#### [RECORDS]
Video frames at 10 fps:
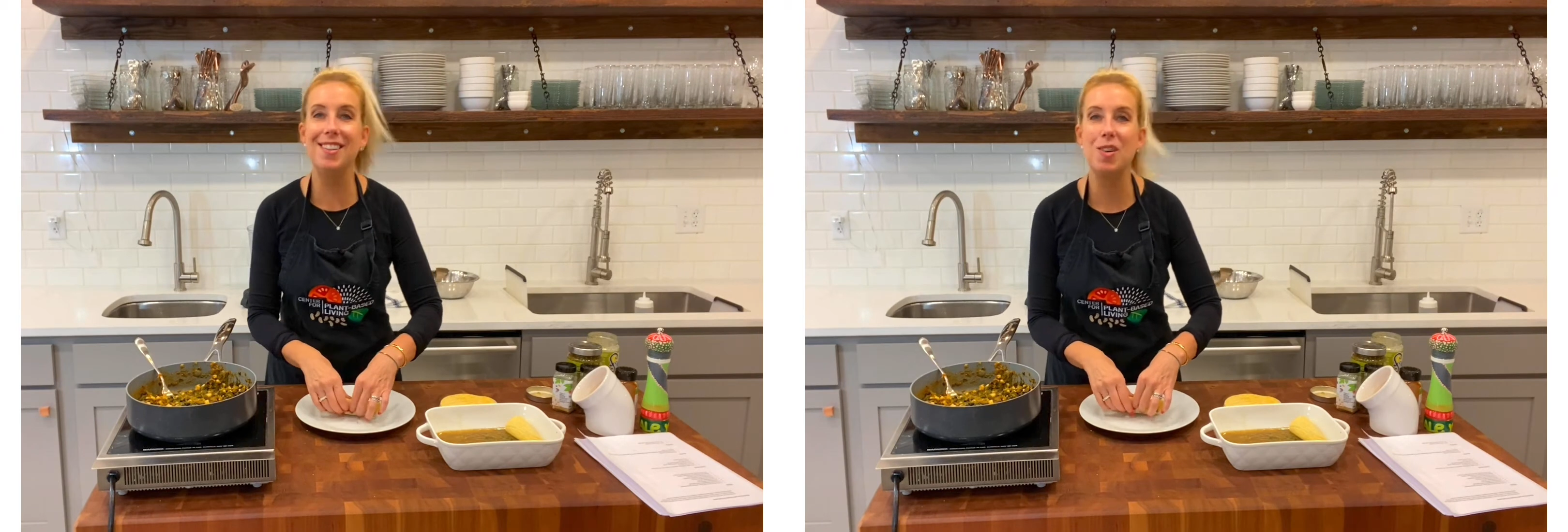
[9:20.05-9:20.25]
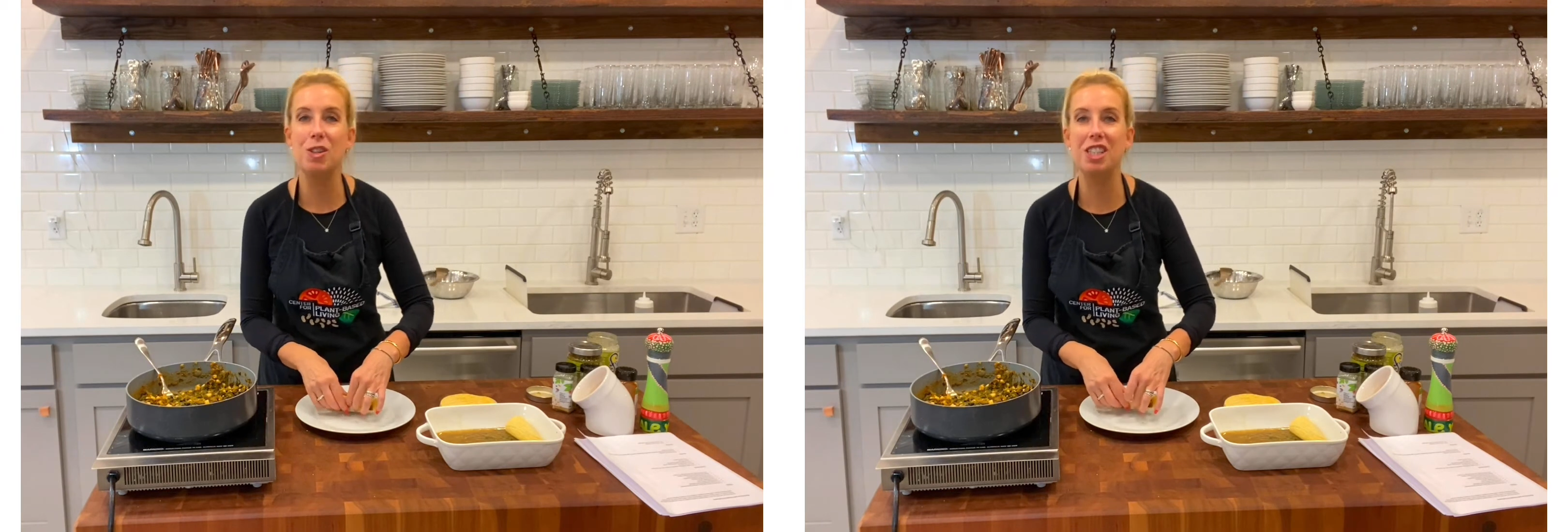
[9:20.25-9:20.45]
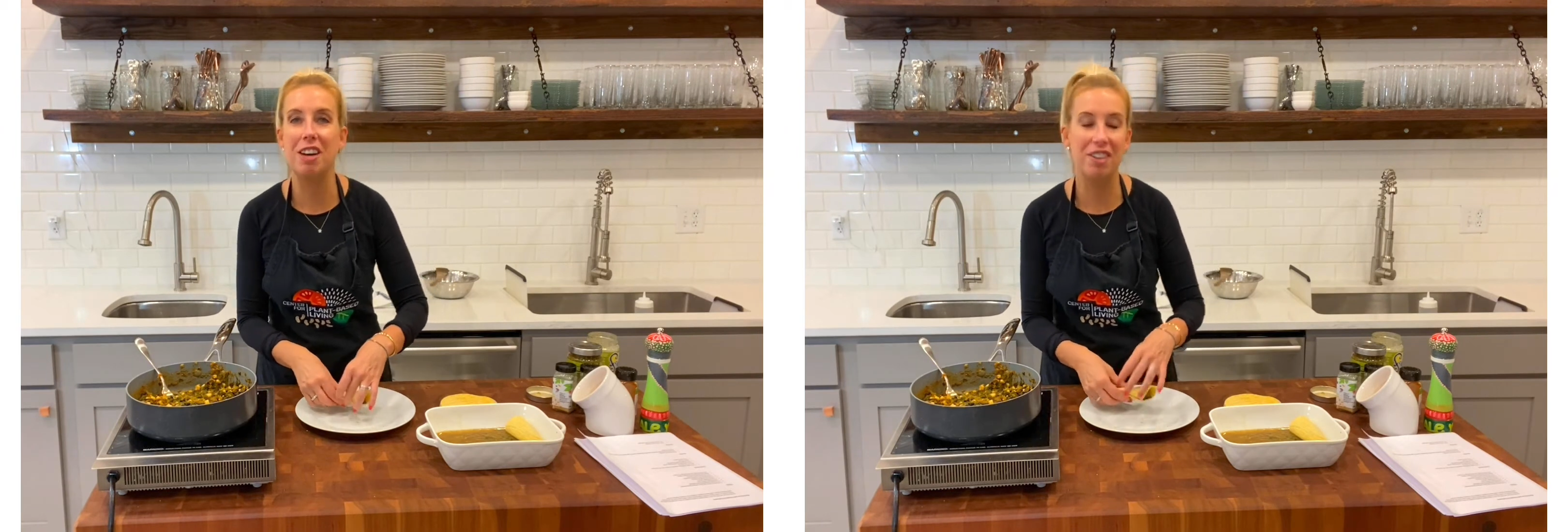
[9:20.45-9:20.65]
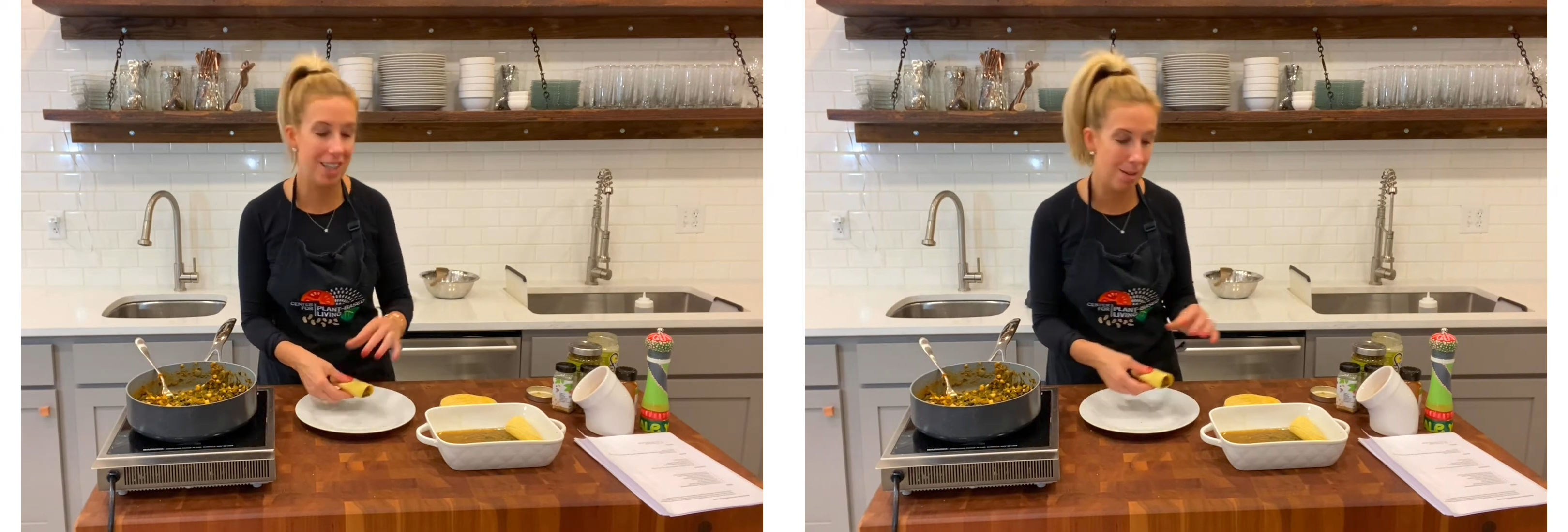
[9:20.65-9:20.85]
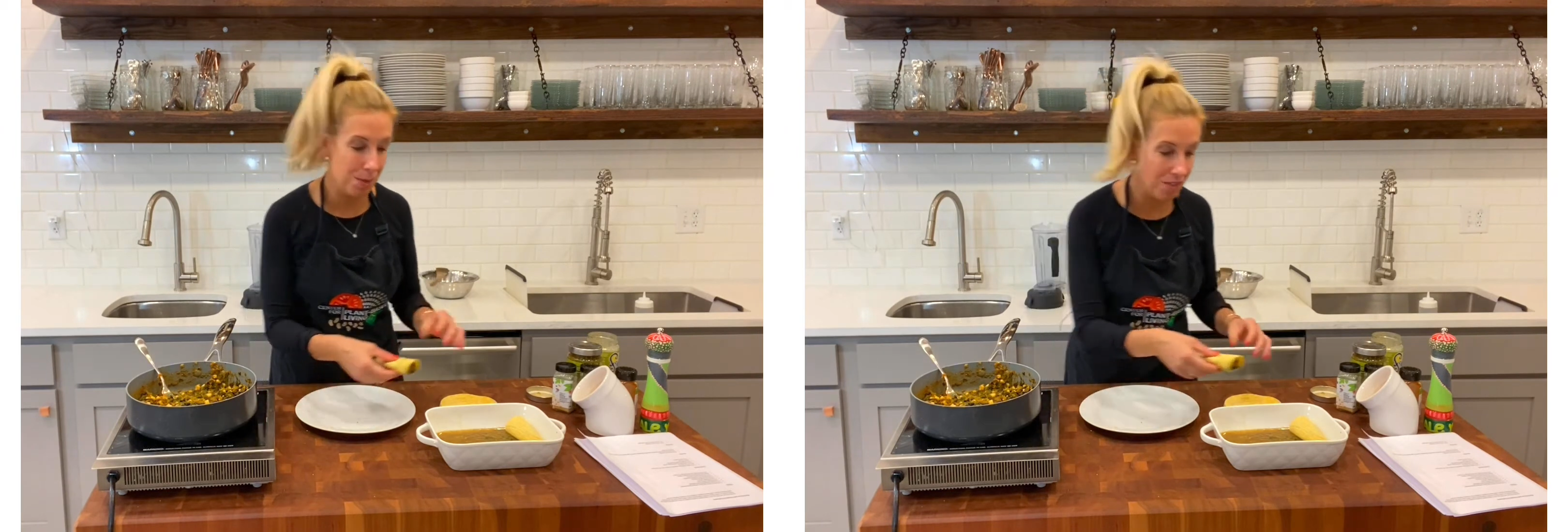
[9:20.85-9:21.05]
whichever
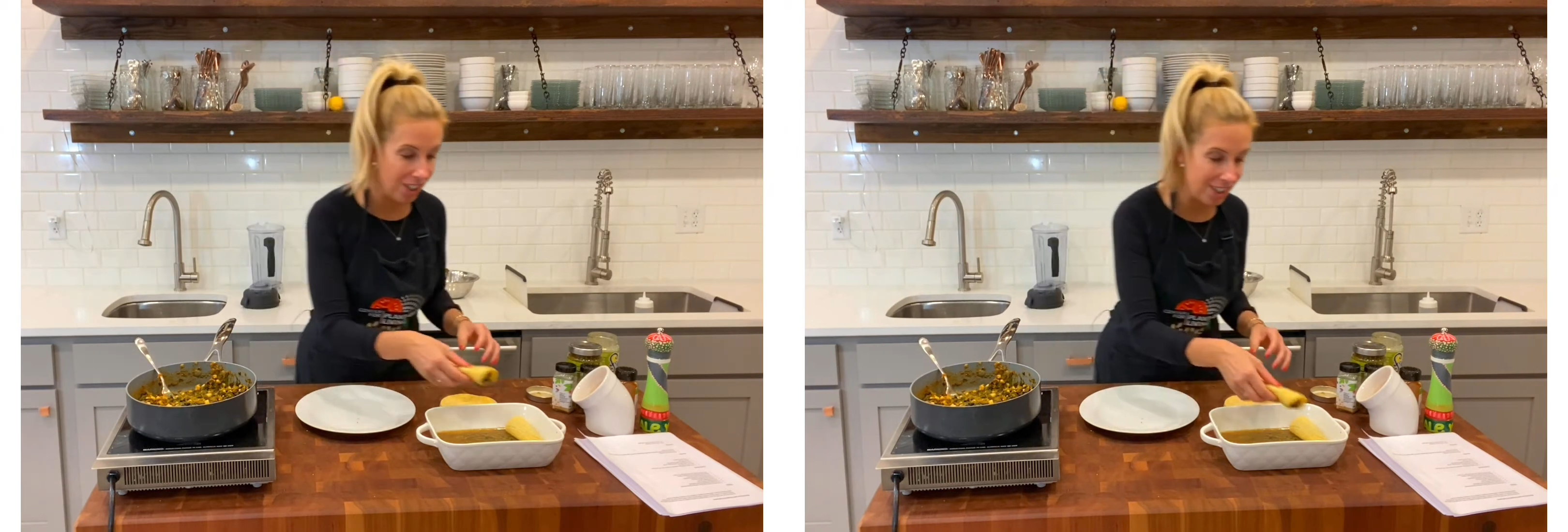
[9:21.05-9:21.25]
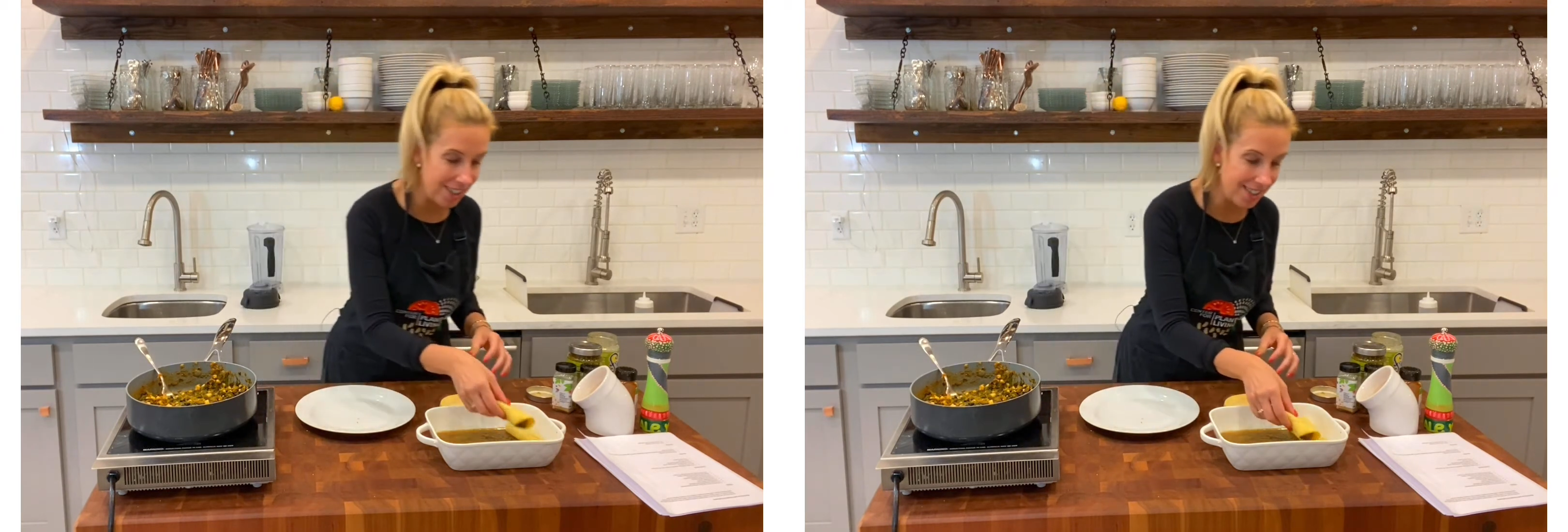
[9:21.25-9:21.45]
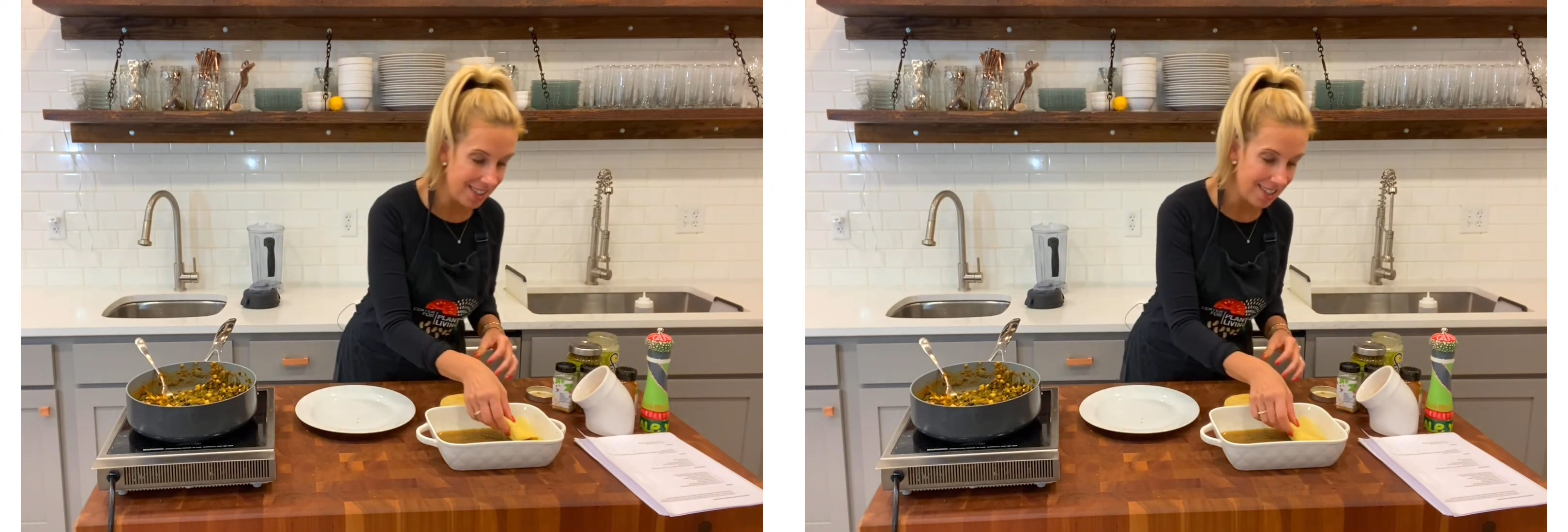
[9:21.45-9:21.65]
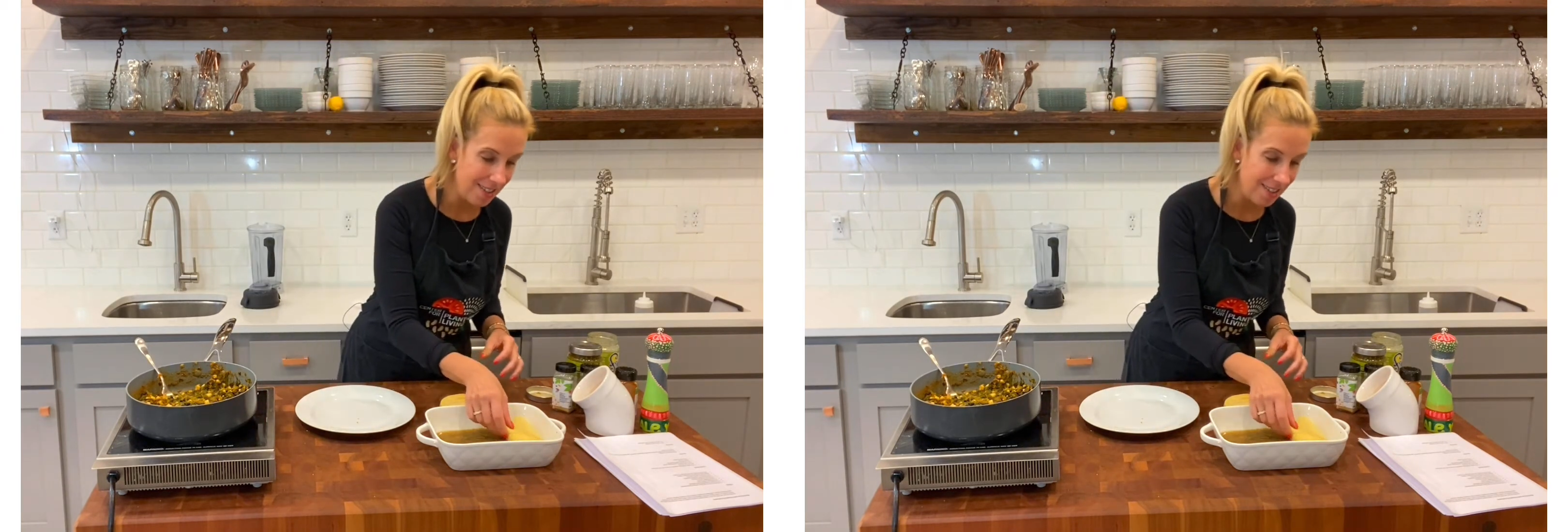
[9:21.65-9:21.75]
comes first.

#### [TASK]
Each line from the one that holds "[9:20.25-9:20.45]" through the end of the material should be repeated exactly, and nothing more. Leave out any picture.

#### [RESPONSE]
[9:20.25-9:20.45]
[9:20.45-9:20.65]
[9:20.65-9:20.85]
[9:20.85-9:21.05]
whichever
[9:21.05-9:21.25]
[9:21.25-9:21.45]
[9:21.45-9:21.65]
[9:21.65-9:21.75]
comes first.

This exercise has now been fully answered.